Two-dimensional MDS solutions obtained from the four confusion matrices shown in Fig. 7.2

In addition, we employed bottom-up hierarchical clustering (using the Ward-criterion) to produce a clustering view of the data. Interestingly, when looking at the resulting four dendrograms, all expressions are divided into two big clusters at the first level for the four participant groups: these clusters include for the most part valence-positive (red) and valence-negative (green) expressions (see Fig. 7.4). Furthermore, the clusters on lower levels of the hierarchy re-produce our own conceptual hierarchy well: in most cases, agree, disagree, and thinking expressions receive their own cluster, for example. Hence, this clustering indirectly validates the hierarchical structure of conversational expressions that we used also during recording and design of the database.

Fig. 7.4
figure 4

Dendrograms from hierarchical clustering of the four participant groups. The expressions clustered in the two big groups mostly consist of positive expressions for the red cluster and negative expressions for the green cluster. The biggest difference appears for the German-German grouping, in which the “agree”-expressions (labels starting with “ag”) get grouped into the green cluster, which does not happen for the other grouping datasets

4.2 Computational Study

Closer inspection of the two databases mentioned above shows that for many types of expressions there was considerable inter-person-variability – despite clear interpretability by human observers. Such variability will present a challenge for computational approaches. In addition, the number of categories (>50) is another issue that learning algorithms would need to deal with.

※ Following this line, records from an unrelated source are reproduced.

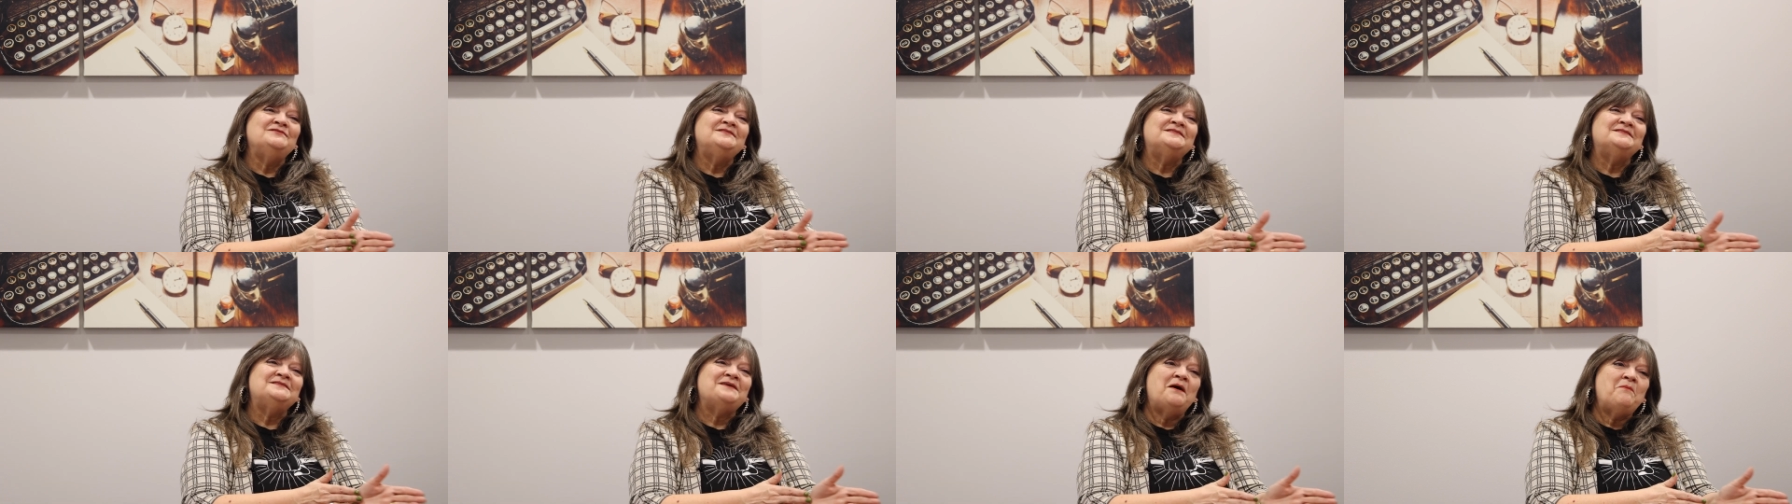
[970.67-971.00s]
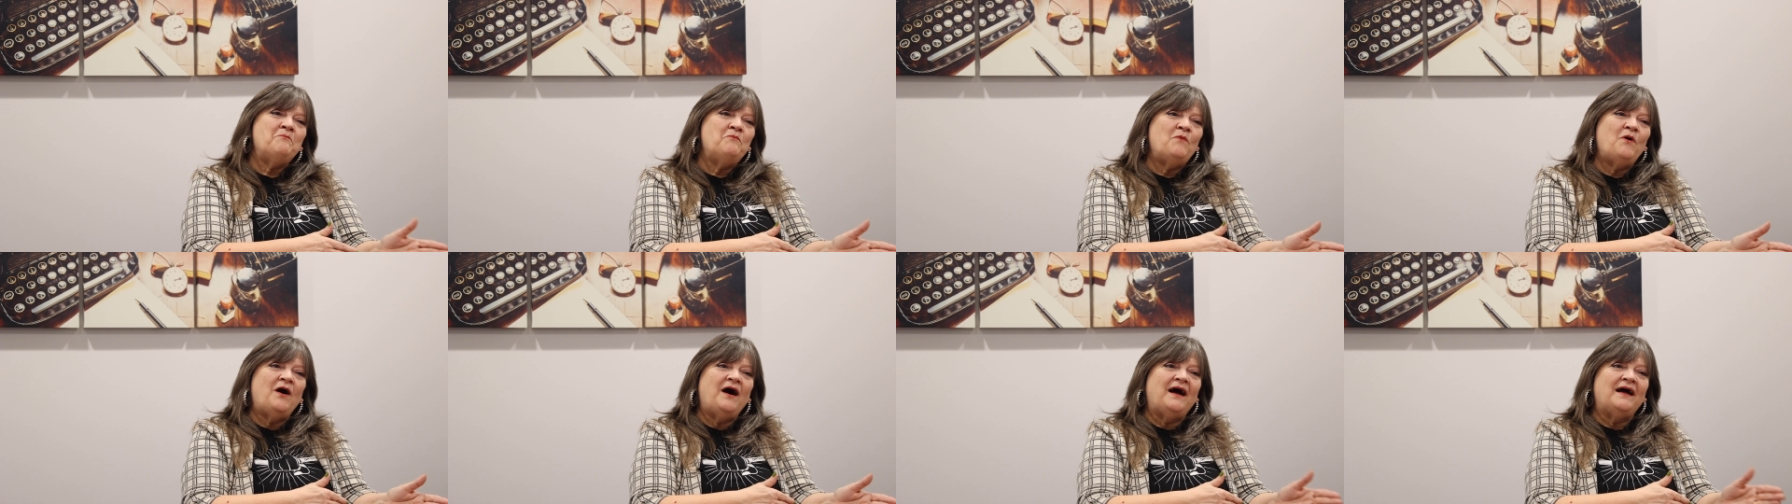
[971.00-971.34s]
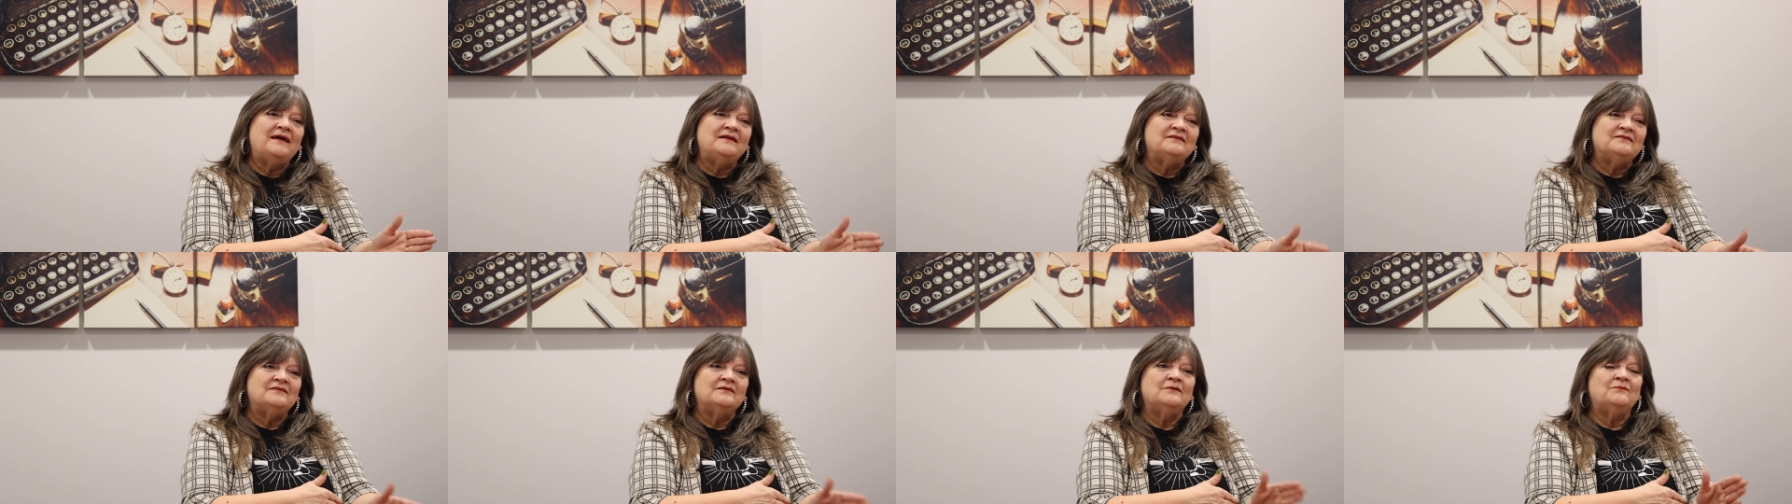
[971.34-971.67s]

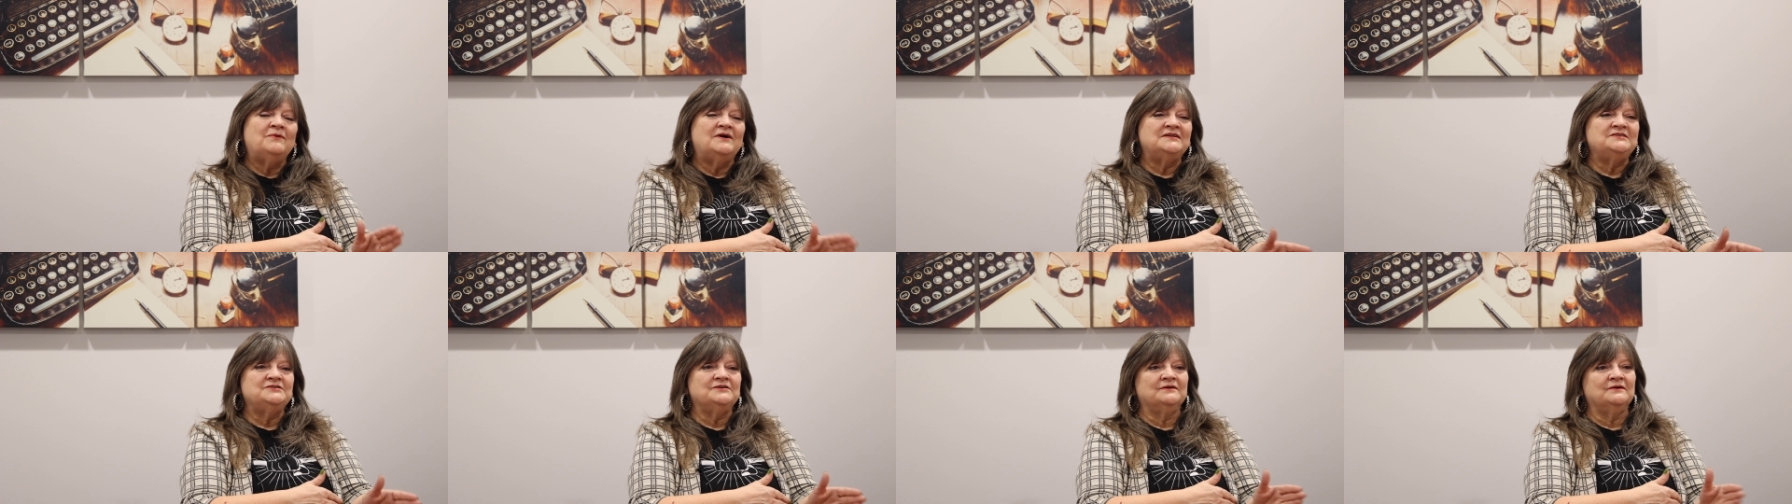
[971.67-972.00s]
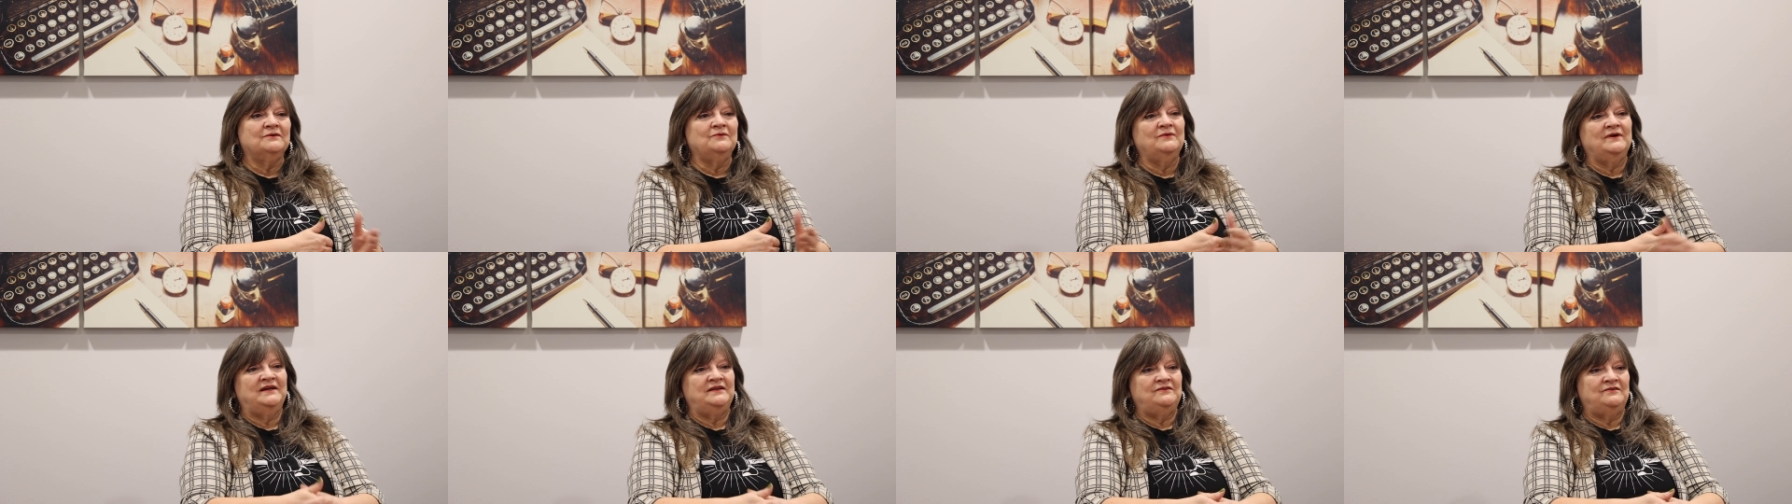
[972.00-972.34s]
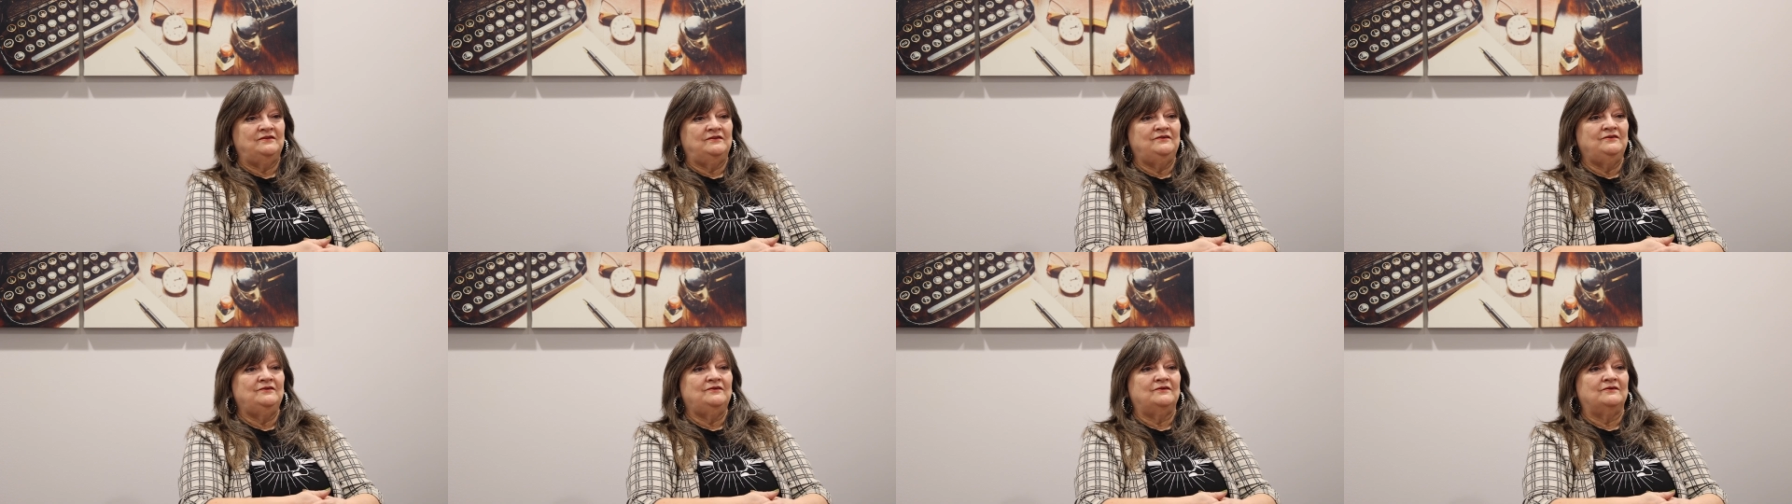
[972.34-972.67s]
somewhat to what you're going
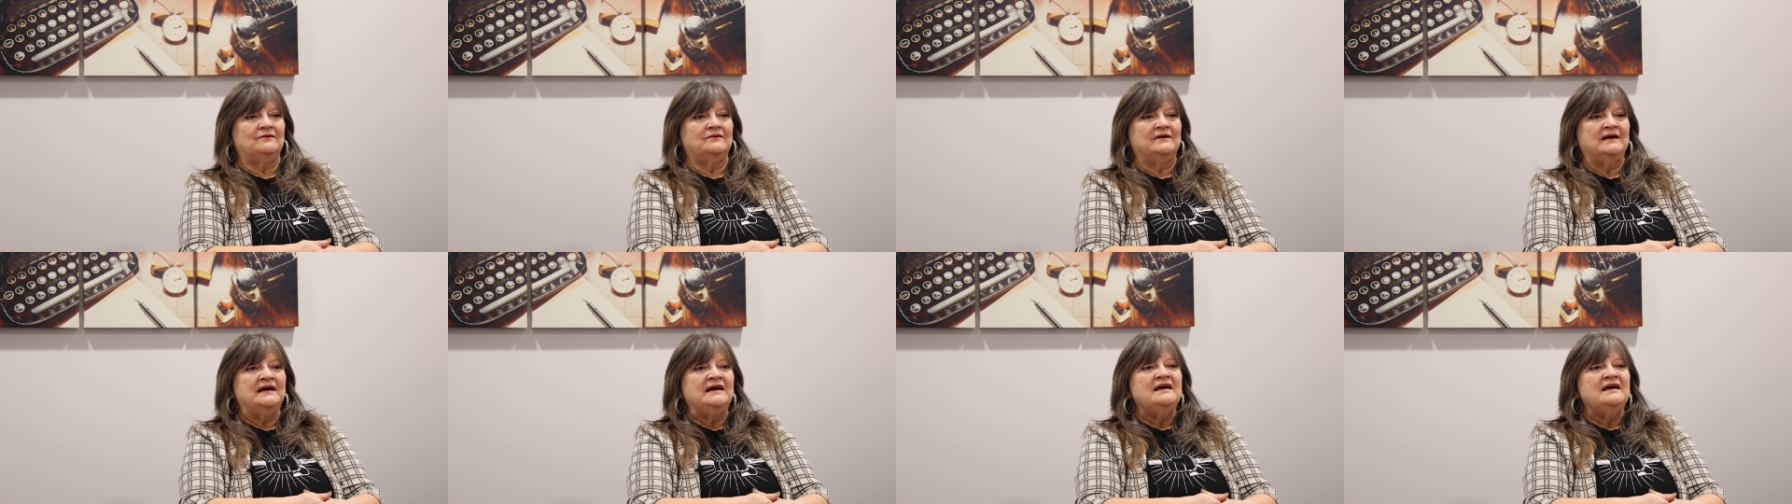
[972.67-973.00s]
to do.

In the following, we present a computational recognition framework that tries to address these issues by using a powerful graphical sequence modeling approach: Latent Dynamic Conditional Random Fields (LDCRF). We train and test this modeling approach on the MPI database in the present chapter. For the computational experiments, we used expressions from 10 actors and took the first repetition as training data, and the second and third repetition of each expressions as testing data.

Importantly, we know that the structure of conversational facial expressions is hierarchical; for example, the expression of ‘considered agreement’ has two sub-expressions (considering and agreeing). In fact, these two sub-expressions can be shared across a wider range of expressions, since the “considering” part can also equally lead to a considered disagreement (another expression in the database) or simply stop without continuing (to yield thinking/considering, yet another expression in the database).

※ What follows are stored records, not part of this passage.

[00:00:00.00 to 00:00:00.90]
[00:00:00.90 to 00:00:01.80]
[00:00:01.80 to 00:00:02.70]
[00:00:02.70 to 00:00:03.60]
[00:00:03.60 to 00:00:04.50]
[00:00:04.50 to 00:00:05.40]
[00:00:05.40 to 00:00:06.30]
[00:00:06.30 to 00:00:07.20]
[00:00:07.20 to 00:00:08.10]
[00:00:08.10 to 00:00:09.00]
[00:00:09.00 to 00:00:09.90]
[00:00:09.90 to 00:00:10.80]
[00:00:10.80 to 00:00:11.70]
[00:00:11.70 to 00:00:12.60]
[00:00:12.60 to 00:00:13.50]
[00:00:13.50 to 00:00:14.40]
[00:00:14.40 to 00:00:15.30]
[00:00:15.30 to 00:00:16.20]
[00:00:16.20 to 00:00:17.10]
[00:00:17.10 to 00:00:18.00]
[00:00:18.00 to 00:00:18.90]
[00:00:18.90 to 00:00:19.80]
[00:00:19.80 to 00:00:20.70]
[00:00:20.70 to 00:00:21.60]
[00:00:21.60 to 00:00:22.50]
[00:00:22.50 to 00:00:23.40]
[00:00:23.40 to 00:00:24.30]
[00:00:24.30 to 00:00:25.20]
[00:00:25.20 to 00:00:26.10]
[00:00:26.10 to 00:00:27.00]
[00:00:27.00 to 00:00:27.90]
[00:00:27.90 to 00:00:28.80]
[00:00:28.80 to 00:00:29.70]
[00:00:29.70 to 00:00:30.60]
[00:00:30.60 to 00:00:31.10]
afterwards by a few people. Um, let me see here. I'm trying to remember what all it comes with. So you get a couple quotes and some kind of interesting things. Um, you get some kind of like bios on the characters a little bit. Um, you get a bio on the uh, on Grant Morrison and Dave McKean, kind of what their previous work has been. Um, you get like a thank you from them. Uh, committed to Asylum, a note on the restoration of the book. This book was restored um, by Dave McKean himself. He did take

This observation also was the motivation for choosing LDCRFs for our task. Traditionally, Hidden Markov Models (HMMs) have often been used to model dynamic expressions. However, in order to predict the multiple categories of conversational expressions, Conditional Random Fields (CRFs) are more suitable because observations and latent states may follow conditional distributions. Furthermore, LDCRFs as an extension of CRFs are necessary since the hidden states (or latent factors) in LDCRFs are able to represent the required sub-expression dynamics discussed previously. Here, we compare the recognition performance of CRFs and LDCRFs in particular.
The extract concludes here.